Judging the person behind the book cover

July 12, 2012 by Rachel_England

“There is nothing more fit to be looked at than the outside of a book,” declared 19th century satirist Thomas Love Peacock. Indeed, if you’re a book lover you’ll know what he meant. Those perfectly parallel lines promising fantastic adventures to be had within; those hundreds of meticulously aligned pages proffering printed words ready to make your heart soar and head giddy…

Thing is, though, Thomas lived in a time when books were hardback, plain affairs, with only very modest smatterings of jacket design – a hint of gold trim, perhaps – to attract readers. It was practically impossible to judge a book by its cover.

Now though, we exist in a literary land bursting with colours and images, where fancy embossed typefaces scream ‘READ ME. LOOK HOW SNAZZY I AM’, and walking into Waterstones is an assault on the senses as hundreds of lurid book covers compete for your attention. Of course, in Thom’s day, books were for solely about learnin’. These days, they’re also a money spinner: the backbone of a £64 billion industry worldwide. Publishers are not patrons of the arts, they’re commercial operations. A big part of their job is touting their wares, and women are an easy target.

It’s not rocket science: historical fiction almost always features an ornately-attired woman gazing longingly out of a casement window; covers of ‘chick lit’ titles (a fairly condescending term which deserves its own post) are drowning in swirly fonts and pastel illustrations; memoirs of tragic childhoods with suitably horrendous titles like Daddy No (Jesus) are identifiable by the small, wide-eyed child in sepia tones and a serious typeface. You get the gist. It’s easy to judge a book by its cover nowadays, which means it’s easy to judge its reader, too, right? Well, yes and no.

Whether we realise it or not, we make assumptions about what kind of person someone is, simply by the cover of the book they’re reading. Chick-lit: dappy? ‘Now a major motion picture’: a literary fashionista?

To be fair, I’m not immune to this. I was at the cinema recently and saw a trailer for Tolstoy’s Anna Karenina. Having read the book some years ago, I thought: “Brilliant. Must dig out my copy for a re-read before the film comes out.” But I couldn’t find it, and I panicked. “Crap. I’ll have to get another before the only copies going are covered in Keira Knightley’s poreless, pouting chops.” Why? Because I like to think I’m a bit clever and wouldn’t want to be seen reading a moviefied version like the rest of the proles on the Northern Line.

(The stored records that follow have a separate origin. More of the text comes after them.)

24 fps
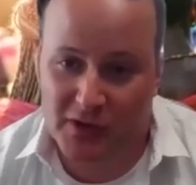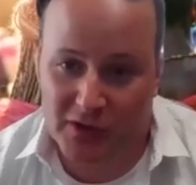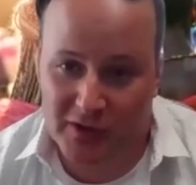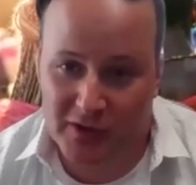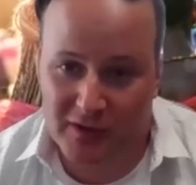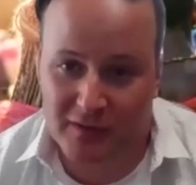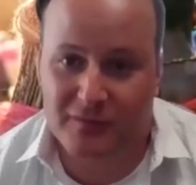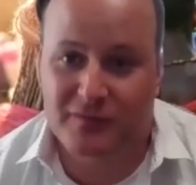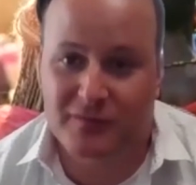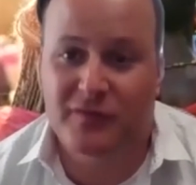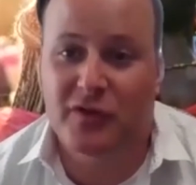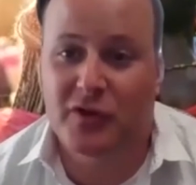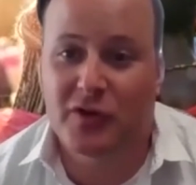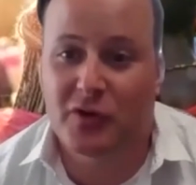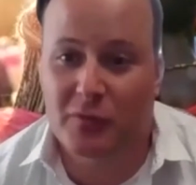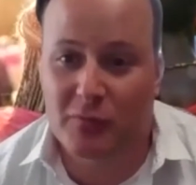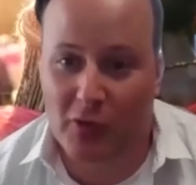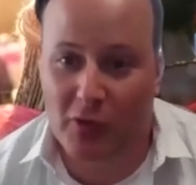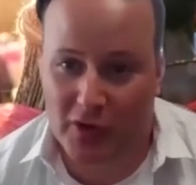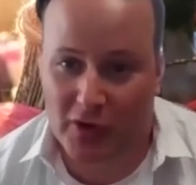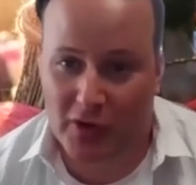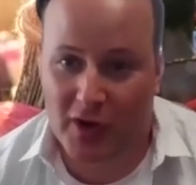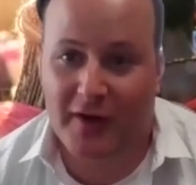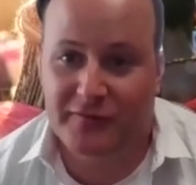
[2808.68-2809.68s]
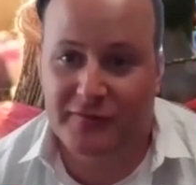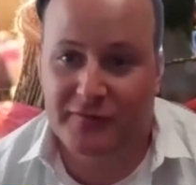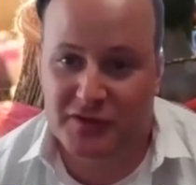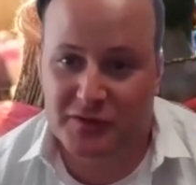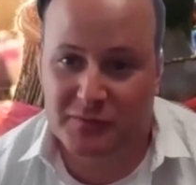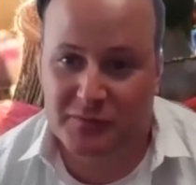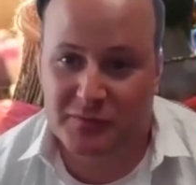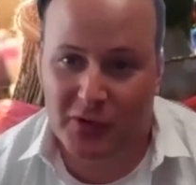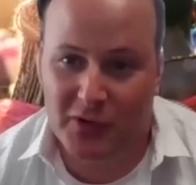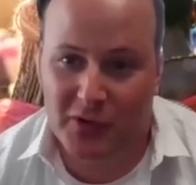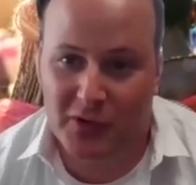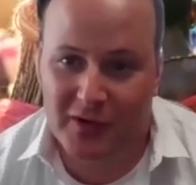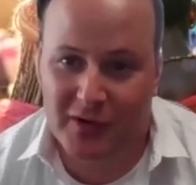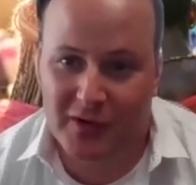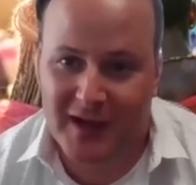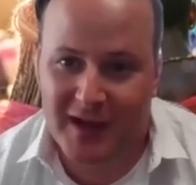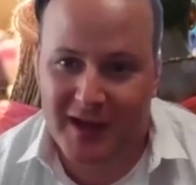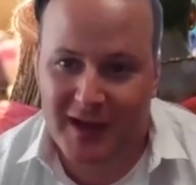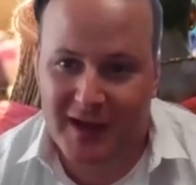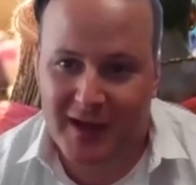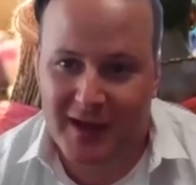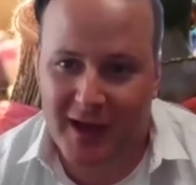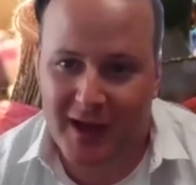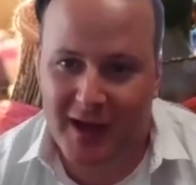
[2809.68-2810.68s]
starting to feel more comfortable.
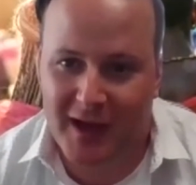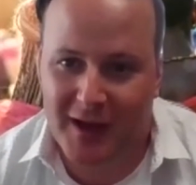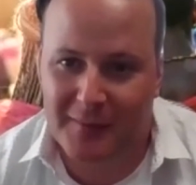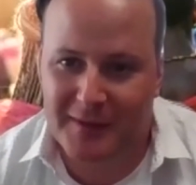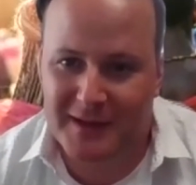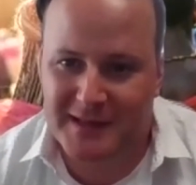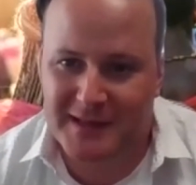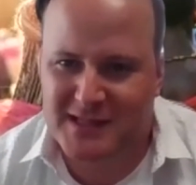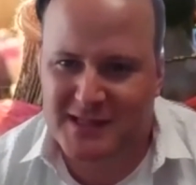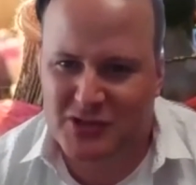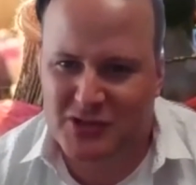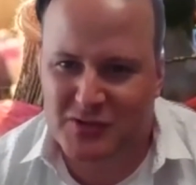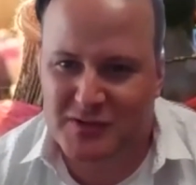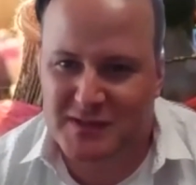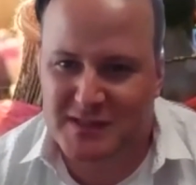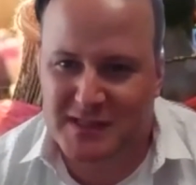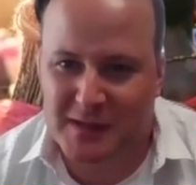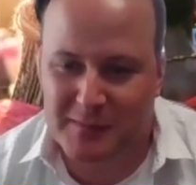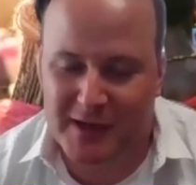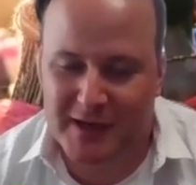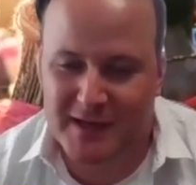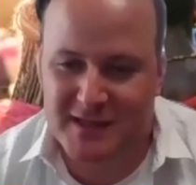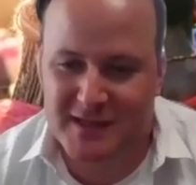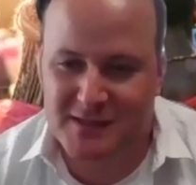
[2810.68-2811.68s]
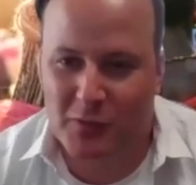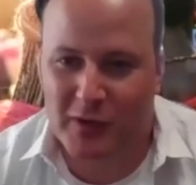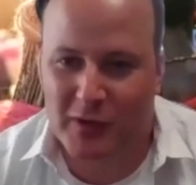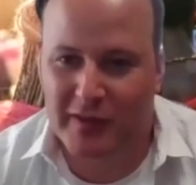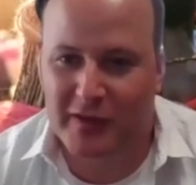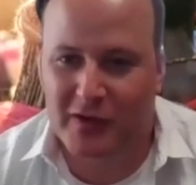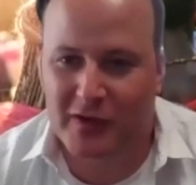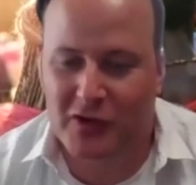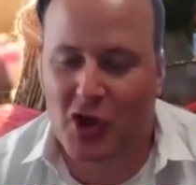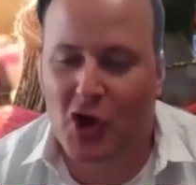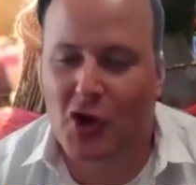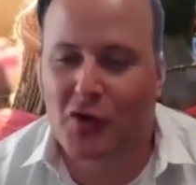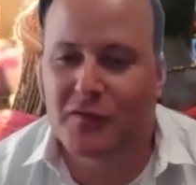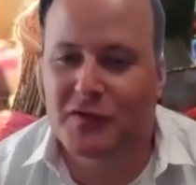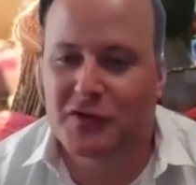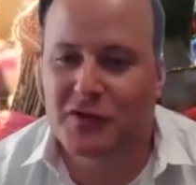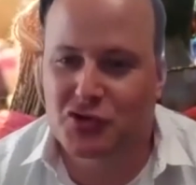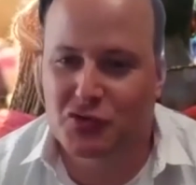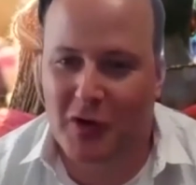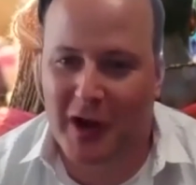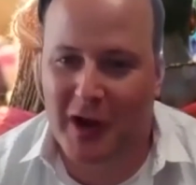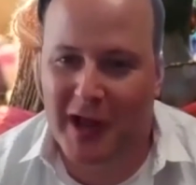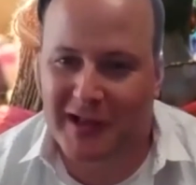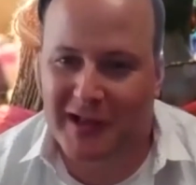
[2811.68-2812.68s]
It's interesting because one of the
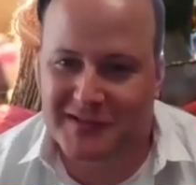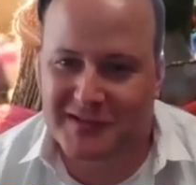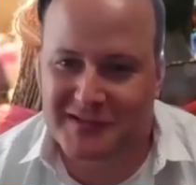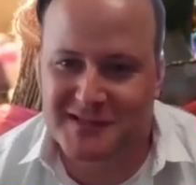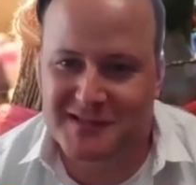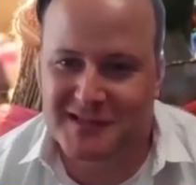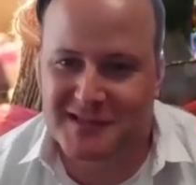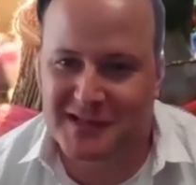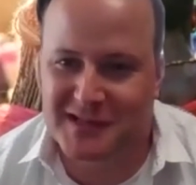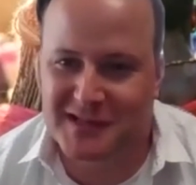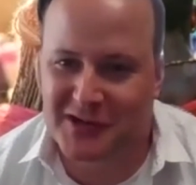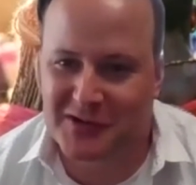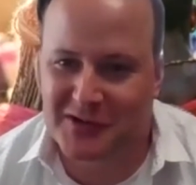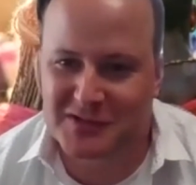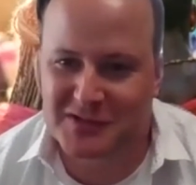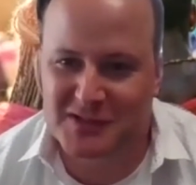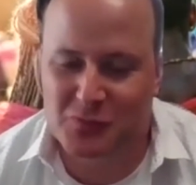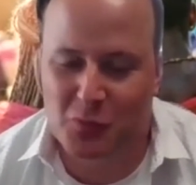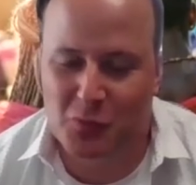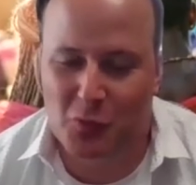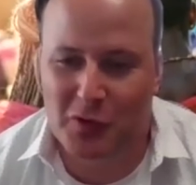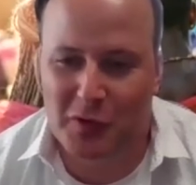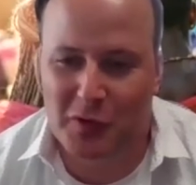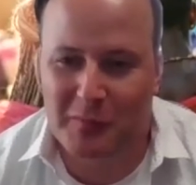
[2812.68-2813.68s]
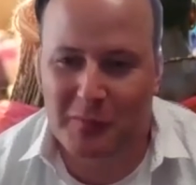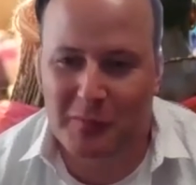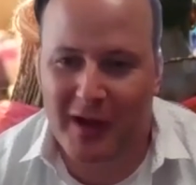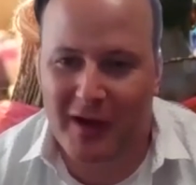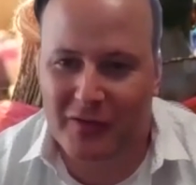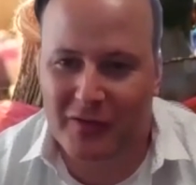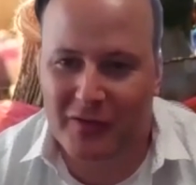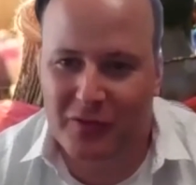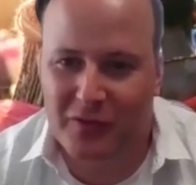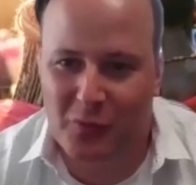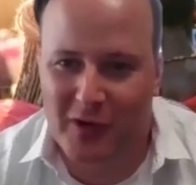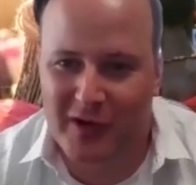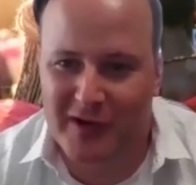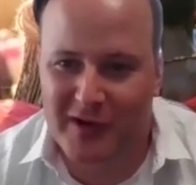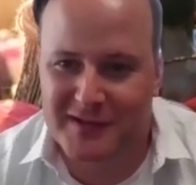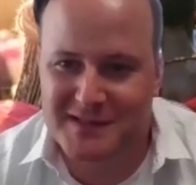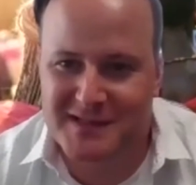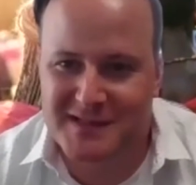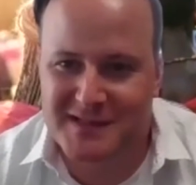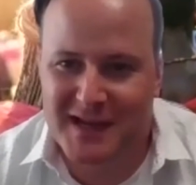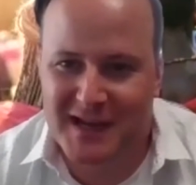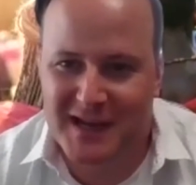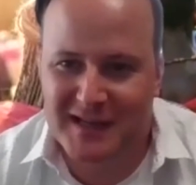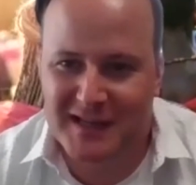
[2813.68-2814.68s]
COVID trends, just word of mouth
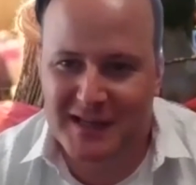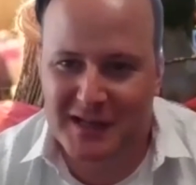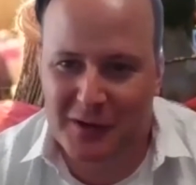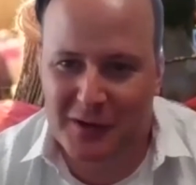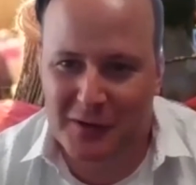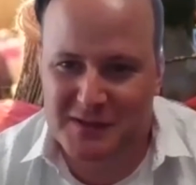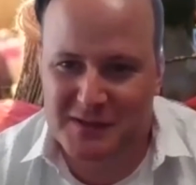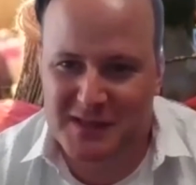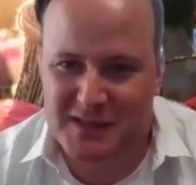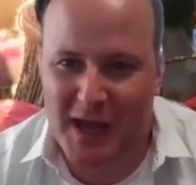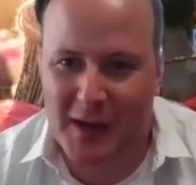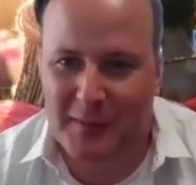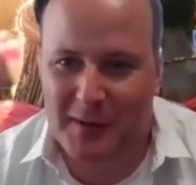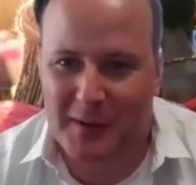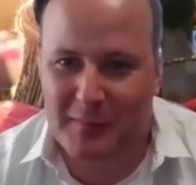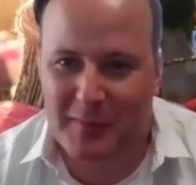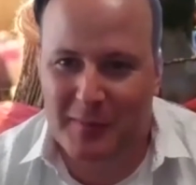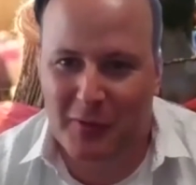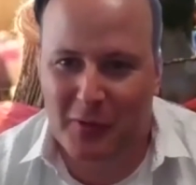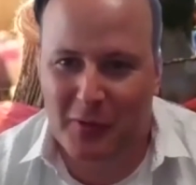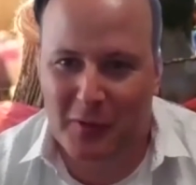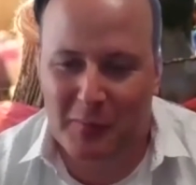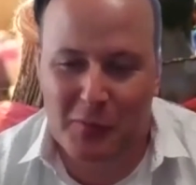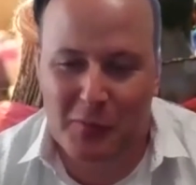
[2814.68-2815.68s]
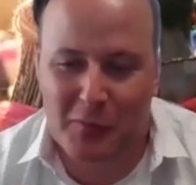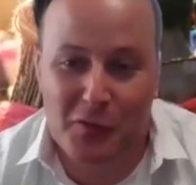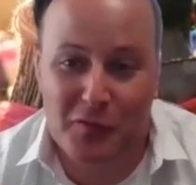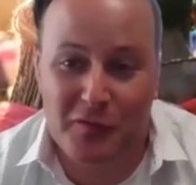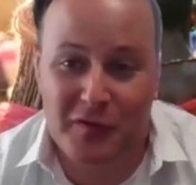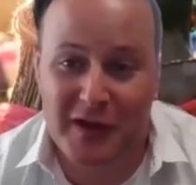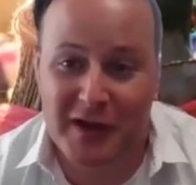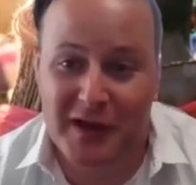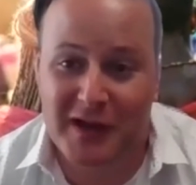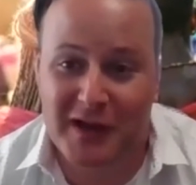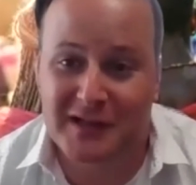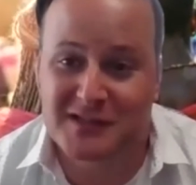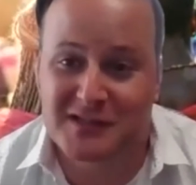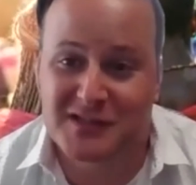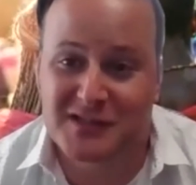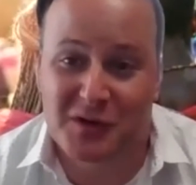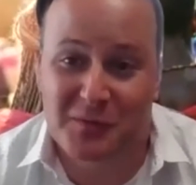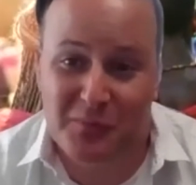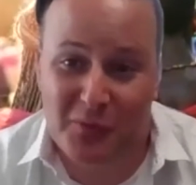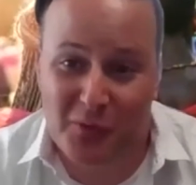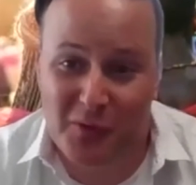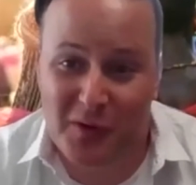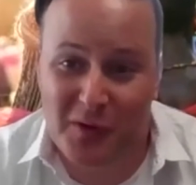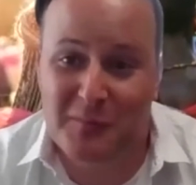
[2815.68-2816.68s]
was, is how many people are moving, and to
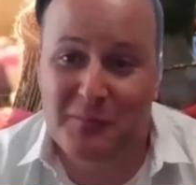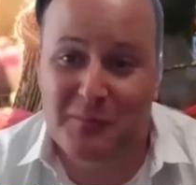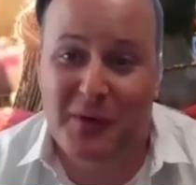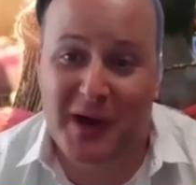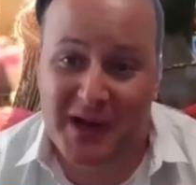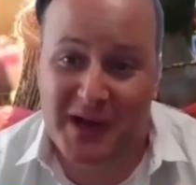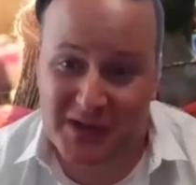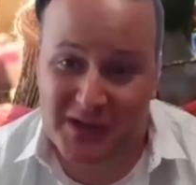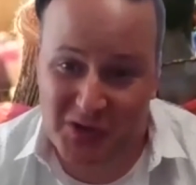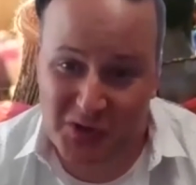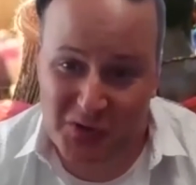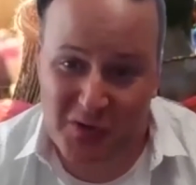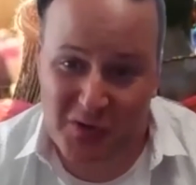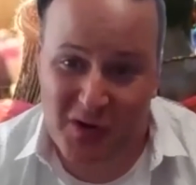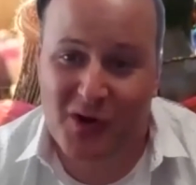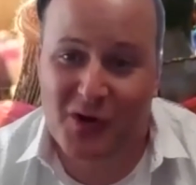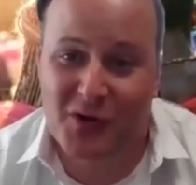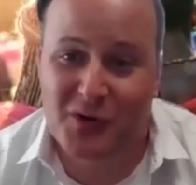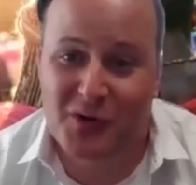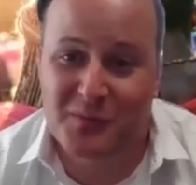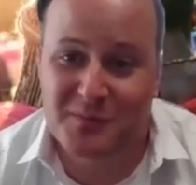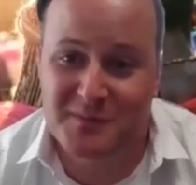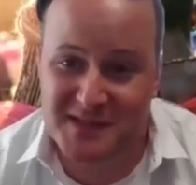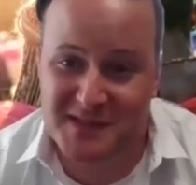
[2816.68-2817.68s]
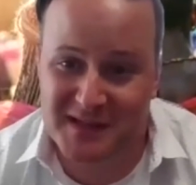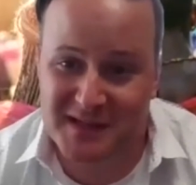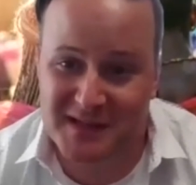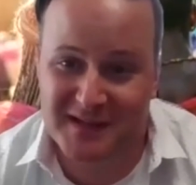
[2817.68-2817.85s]
your point, buying new homes.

That, and the fact that Anna Karenina is a story of social ostracisation, damning soviet expectations and, ultimately, mental illness. A picture of a tightly corseted film star kinda undermines all that, doesn’t it? (Yet, I will concede that film adaptations do at least encourage folk to pick up books that may otherwise have gone unnoticed).

But herein lays the problem, it is impossible to judge a book by its cover these days – and therefore the person behind the cover – because covers very often bear little or no resemblance to what’s going on within its pages.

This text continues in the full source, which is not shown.